El hombre levantó la cabeza, atemorizado: un relámpago de no disimulado terror. Iba a ser un caso simple; no tenía defensas.
—Algo así —replicó secamente.
—Me resultó fácil adivinarlo, señor Orr. En general suelen enviarme a los que sueñan —le sonrió el hombrecito—. Soy especialista en sueños, literalmente. Un onirólogo. Los sueños son mi especialidad. Bien, ahora puedo pasar a la siguiente suposición, que es que usted usaba fenobarbital para suprimir los sueños pero descubrió que con el acostumbramiento la droga tenía un efecto supresor cada vez menor, hasta no tener ninguno. Lo mismo con la dexedrlna. Da modo que los alternaba. ¿Correcto?
El paciente afirmó con la cabeza, tenso.
—¿Por qué los períodos con dexedrina siempre eran más cortos?
—Me excitaba.
—Apuesto a que sí. Y esa última dosis combinada que tomó era bastante fuerte. Pero no peligrosa. De todos modos, señor Orr, estaba haciendo algo peligroso —hizo una pausa, para conseguir un efecto—. Se estaba privando de sueños.
Otra vez el paciente afirmó con la cabeza.
—¿Usted trata de privarse de alimento y de agua, señor Orr? ¿Ha tratado de arreglarse sin aire, en los últimos tiempos?
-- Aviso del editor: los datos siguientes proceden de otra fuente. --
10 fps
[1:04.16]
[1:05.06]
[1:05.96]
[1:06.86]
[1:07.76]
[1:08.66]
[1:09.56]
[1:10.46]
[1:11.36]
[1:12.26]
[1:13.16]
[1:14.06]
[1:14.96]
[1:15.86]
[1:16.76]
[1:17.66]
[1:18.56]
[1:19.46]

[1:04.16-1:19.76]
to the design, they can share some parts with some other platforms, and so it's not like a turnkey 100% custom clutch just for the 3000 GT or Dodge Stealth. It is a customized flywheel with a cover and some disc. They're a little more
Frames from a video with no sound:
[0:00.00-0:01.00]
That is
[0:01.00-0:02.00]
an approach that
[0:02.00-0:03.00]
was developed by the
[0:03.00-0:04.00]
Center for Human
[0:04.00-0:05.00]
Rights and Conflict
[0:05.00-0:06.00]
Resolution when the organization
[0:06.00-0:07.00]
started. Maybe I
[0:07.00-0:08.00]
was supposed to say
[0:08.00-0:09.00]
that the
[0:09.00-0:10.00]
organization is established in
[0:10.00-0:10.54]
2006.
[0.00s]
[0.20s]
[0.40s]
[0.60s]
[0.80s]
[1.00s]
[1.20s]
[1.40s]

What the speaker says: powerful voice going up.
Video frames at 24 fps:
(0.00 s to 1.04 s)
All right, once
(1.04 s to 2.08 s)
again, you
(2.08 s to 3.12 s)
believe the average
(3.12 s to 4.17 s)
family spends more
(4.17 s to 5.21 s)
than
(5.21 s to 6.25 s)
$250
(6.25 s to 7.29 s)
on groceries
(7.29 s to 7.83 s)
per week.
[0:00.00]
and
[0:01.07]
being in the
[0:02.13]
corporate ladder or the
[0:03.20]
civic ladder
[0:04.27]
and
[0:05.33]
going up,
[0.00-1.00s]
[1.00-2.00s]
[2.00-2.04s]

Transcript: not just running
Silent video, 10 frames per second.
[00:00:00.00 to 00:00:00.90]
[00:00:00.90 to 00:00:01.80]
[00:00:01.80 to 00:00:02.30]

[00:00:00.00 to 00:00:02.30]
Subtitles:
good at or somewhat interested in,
Mantuvo el tono jovial y el paciente consiguió mostrar una sonrisa breve y triste.
—Usted sabe que necesita dormir, así como necesita alimento, agua y aire. ¿Pero se dio cuenta de que dormir no es suficiente, de que su cuerpo exige dormir cierta cantidad de horas, pero con sueños? Si se la priva sistemáticamente de sueños, su mente le hará cosas muy extrañas. Lo tornará irritable, ansioso, incapaz de concentrarse… ¿Le suena familiar esto? ¡No era sólo la dexedrina! Lo induce a ensoñaciones, a reacciones irregulares; lo vuelve olvidadizo, irresponsable y propenso a fantasías paranoicas. Y por último, lo obligará a soñar, no importa qué. Ninguna de las drogas que poseemos puede impedirle que sueñe, a menos qué lo mate. Por ejemplo, el alcoholismo extremo puede llevar a un estado que se llama mielinolisis pontina, que es fatal; la causa es una lesión del cerebro, resultante de la falta de sueños. ¡No porque no se duerma! Por la falta de un estado muy específico que se produce mientras se duerme, el estado de sueños, el estado d. Ahora bien, usted no es alcohólico, y no está muerto, de modo que lo que ha tomado para suprimir los sueños sólo ha actuado parcialmente. Por lo tanto: (a) está en mal estado físico por la privación parcial de sueños, y (b) ha estado tratando de avanzar por un callejón sin salida. ¿Qué es lo que lo indujo a entrar en un callejón sin salida? El temor a los sueños, a los sueños malos, supongo, o lo que usted considera malos sueños. ¿Puede decirme algo de esos malos sueños?
Orr dudó.
Haber abrió la boca y volvió a cerrarla. A menudo sabía lo que sus pacientes iban a decir, y podía decirlo mejor que ellos. Pero que tomaran la iniciativa era lo importante; no podía tomarla por ellos. Después de todo, esta charla era un mero preliminar, un rito residual de los días en que florecía el análisis; su única función era la de ayudarlo a decidir cómo debía encarar la terapia, si el condicionamiento positivo o el negativo era lo indicado, lo que él debía hacer.
—No tengo más pesadillas que la mayoría de la gente, creo —estaba diciendo Orr, mientras miraba sus manos—. Nada especial. Tengo… miedo de soñar.